Crate tl[−][src]
Expand description
tl
tl is a very fast, zero-copy HTML parser written in pure Rust.
Design
Due to the zero-copy nature of parsers, the string must be kept alive for the entire lifetime of the parser/dom.
If this is not acceptable or simply not possible in your case, you can call tl::parse_owned().
This goes through the same steps as tl::parse() but returns an OwnedVDom instead of a VDom.
The difference is that OwnedVDom carefully creates a self-referential struct in which it stores the input string, so you can keep the OwnedVDom as long as you want and move it around as much as you want.
InlineVec and InlineHashMap
InlineVec is a wrapper around an array/vec capable of storing a small number of elements on the stack, and if it becomes too large it will move all elements to the heap.
This library makes use of this concept in multiple places. “Children” of nodes (subnodes) are stored in an InlineVec, because it turns out that very often HTML tags don’t actually have that many direct subnodes. This has the advantage that most of the time, HTML tags are mostly entirely allocated on the stack.
InlineHashMap is very similar to InlineVec, except that for a small collection, it actually stores the (Key, Value) pair in a regular stack-allocated array, and traverses this array when doing a key lookup without doing any sort of hashing. Turns out that hashing keys only pays off for larger collections. If the length is small, hashing may actually be slower than just going through a few elements.
Bytes
Some functions return a Bytes struct, which is an internal struct that is used to borrow a part of the input string.

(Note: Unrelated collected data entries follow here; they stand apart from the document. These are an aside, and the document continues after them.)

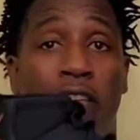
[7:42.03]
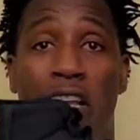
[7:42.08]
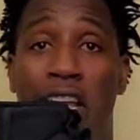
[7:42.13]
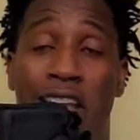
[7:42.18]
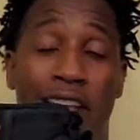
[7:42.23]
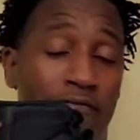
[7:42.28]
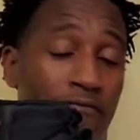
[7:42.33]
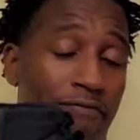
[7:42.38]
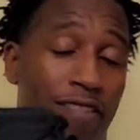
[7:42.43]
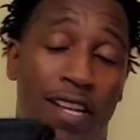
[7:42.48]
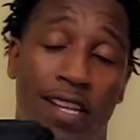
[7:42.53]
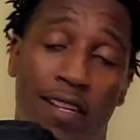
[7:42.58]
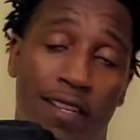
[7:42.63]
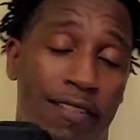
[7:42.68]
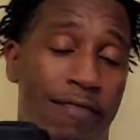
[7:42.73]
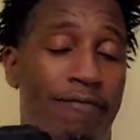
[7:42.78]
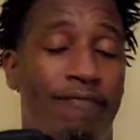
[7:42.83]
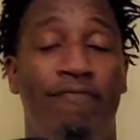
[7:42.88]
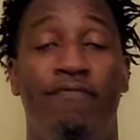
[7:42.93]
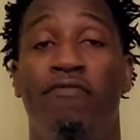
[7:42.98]
and
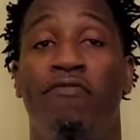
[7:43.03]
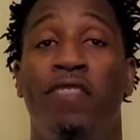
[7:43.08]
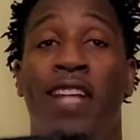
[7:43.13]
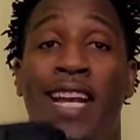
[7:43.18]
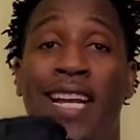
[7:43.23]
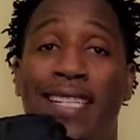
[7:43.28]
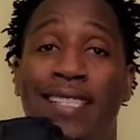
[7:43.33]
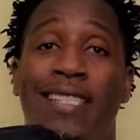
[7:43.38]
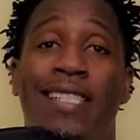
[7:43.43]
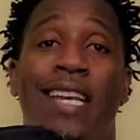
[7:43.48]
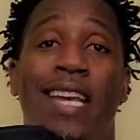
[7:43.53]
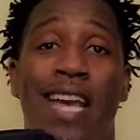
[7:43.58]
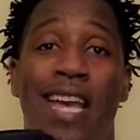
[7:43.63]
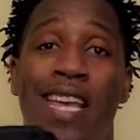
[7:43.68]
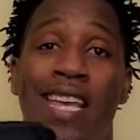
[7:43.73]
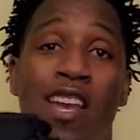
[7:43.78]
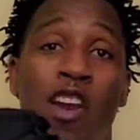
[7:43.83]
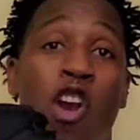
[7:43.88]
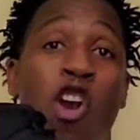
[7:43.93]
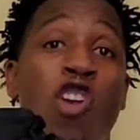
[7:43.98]
like I said,
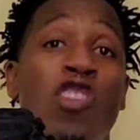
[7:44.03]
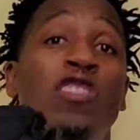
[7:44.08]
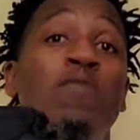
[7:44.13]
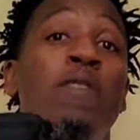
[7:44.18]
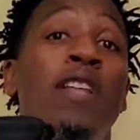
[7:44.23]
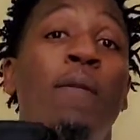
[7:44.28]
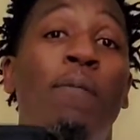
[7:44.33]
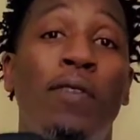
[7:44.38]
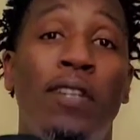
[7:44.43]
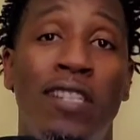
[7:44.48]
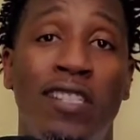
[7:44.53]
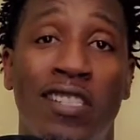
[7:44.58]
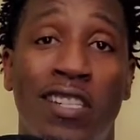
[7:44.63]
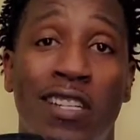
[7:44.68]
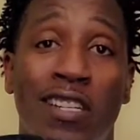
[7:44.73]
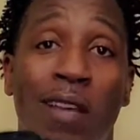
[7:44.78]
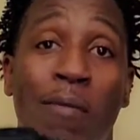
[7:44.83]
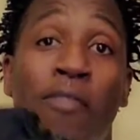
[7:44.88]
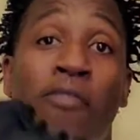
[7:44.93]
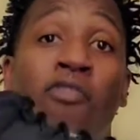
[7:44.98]
it hurts me to put this
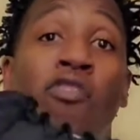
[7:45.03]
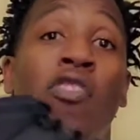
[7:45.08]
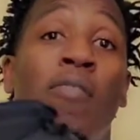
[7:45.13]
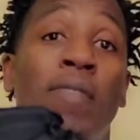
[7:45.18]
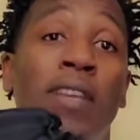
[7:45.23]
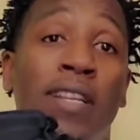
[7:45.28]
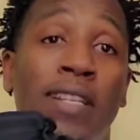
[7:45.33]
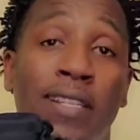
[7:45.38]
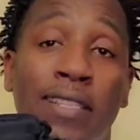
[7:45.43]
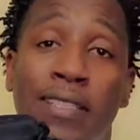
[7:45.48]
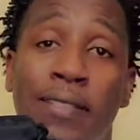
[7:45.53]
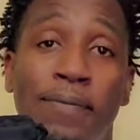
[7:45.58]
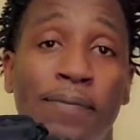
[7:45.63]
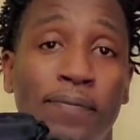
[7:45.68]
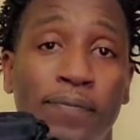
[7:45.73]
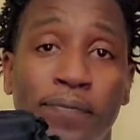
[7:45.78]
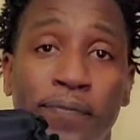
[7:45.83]
at number 4 because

This is mainly used over a raw &[u8] for its Debug implementation.
Usage
The main function is tl::parse(). It accepts an HTML source code string and parses it. It is important to note that tl currently silently ignores tags that are invalid, sort of like browsers do. Sometimes, this means that large chunks of the HTML document do not appear in the resulting AST, although in the future this will likely be customizable, in case you need explicit error checking.
Finding an element by its id attribute and printing the inner text:
fn main() {
let input = r#"<p id="text">Hello</p>"#;
let dom = tl::parse(input, tl::ParserOptions::default());
let parser = dom.parser();
let element = dom.get_element_by_id("text")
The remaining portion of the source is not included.